| DIRECTIONS FOR THIS TASK |
Search the data below for the word "Spoken" and copy each line that holds it.

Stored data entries
##############################
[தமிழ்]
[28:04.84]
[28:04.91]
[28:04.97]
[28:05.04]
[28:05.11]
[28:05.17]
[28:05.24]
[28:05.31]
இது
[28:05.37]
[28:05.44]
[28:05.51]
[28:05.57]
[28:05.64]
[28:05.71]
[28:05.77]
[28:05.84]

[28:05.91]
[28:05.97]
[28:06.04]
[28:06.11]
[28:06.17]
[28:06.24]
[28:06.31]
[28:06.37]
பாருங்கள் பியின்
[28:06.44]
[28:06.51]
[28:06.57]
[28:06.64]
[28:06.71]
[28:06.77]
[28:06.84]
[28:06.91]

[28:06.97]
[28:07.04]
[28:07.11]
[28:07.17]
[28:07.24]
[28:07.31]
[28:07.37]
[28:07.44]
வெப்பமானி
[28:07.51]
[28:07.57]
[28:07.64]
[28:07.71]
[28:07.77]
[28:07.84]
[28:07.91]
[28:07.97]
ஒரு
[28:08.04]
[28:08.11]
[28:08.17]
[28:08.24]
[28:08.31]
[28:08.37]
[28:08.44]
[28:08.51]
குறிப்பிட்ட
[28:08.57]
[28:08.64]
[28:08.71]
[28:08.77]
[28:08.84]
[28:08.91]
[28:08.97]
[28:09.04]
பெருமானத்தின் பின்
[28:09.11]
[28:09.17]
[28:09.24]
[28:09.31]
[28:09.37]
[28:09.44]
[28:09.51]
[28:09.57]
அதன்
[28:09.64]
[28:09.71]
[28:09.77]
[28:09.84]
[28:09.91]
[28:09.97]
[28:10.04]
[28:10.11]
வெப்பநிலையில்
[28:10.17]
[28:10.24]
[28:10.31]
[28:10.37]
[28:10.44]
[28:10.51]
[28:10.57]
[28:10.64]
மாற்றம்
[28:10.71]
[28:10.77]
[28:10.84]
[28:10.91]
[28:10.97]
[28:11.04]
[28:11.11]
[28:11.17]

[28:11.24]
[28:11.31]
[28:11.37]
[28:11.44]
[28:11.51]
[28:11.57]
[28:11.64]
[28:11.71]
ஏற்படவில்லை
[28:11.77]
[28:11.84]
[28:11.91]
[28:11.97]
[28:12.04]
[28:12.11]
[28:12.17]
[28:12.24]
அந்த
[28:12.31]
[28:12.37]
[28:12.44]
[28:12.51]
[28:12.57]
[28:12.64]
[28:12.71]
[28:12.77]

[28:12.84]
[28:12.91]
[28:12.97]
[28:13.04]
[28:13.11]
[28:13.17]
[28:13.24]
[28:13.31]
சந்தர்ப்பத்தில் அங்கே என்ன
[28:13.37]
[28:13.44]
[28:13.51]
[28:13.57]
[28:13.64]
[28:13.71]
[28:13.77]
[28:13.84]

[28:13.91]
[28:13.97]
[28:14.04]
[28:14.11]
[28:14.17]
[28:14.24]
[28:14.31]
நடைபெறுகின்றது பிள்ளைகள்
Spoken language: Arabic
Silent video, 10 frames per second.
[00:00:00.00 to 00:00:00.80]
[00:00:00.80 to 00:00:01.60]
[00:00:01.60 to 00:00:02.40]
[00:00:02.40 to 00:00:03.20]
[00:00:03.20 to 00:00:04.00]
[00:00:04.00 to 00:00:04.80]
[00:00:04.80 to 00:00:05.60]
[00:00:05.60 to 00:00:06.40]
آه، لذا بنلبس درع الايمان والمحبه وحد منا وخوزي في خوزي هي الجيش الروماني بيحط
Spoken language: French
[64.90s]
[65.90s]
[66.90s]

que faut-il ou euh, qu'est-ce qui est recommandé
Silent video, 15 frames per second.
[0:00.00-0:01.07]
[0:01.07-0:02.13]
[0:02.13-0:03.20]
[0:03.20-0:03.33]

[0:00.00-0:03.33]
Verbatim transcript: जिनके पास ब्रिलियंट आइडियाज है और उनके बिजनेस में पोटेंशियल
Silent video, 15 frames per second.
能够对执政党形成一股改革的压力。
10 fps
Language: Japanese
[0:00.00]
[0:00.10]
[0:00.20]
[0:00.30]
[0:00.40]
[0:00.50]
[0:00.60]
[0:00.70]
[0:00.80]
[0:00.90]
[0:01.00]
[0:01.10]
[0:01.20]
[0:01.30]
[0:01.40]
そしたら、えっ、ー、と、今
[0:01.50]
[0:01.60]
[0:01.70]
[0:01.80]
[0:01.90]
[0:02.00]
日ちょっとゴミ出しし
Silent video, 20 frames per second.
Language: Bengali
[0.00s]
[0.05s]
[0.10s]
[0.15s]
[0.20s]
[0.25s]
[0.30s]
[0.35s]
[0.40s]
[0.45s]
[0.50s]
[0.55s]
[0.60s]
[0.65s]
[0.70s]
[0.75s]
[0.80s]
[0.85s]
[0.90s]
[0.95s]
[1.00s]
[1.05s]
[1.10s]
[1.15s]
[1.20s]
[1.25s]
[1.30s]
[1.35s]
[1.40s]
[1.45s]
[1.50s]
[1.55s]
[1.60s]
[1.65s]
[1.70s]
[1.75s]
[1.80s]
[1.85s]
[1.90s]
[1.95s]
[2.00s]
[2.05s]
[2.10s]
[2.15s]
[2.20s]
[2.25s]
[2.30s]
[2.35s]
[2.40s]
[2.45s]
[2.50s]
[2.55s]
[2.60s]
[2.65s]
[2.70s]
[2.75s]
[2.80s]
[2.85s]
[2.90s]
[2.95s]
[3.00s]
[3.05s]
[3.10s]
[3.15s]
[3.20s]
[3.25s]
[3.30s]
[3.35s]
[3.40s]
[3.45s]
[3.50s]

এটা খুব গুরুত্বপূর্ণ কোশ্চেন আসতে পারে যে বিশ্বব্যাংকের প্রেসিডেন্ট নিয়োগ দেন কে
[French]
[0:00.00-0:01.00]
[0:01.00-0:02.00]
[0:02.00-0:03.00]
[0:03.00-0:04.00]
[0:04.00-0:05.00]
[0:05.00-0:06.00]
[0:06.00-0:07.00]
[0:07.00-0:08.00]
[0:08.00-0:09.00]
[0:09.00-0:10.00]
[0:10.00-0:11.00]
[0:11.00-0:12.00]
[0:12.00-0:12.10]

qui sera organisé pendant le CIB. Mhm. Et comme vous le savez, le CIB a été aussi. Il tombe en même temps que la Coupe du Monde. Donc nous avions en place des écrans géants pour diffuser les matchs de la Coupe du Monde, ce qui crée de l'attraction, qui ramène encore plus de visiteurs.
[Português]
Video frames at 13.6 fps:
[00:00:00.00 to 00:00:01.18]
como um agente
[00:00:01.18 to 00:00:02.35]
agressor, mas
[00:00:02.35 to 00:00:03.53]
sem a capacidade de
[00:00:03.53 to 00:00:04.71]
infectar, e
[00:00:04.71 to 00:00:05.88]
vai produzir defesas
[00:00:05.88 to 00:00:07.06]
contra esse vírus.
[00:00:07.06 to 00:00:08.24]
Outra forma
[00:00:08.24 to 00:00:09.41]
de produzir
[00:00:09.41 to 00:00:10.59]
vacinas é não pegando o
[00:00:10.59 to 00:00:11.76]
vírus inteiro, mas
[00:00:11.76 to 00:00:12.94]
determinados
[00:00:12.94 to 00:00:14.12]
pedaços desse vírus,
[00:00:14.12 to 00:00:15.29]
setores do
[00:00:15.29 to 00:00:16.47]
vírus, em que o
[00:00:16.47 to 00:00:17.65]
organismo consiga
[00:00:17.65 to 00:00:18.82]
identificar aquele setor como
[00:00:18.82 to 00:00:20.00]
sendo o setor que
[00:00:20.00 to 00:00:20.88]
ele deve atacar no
##############################
| ANSWER TO THIS EXERCISE |
Spoken language: Arabic
Spoken language: French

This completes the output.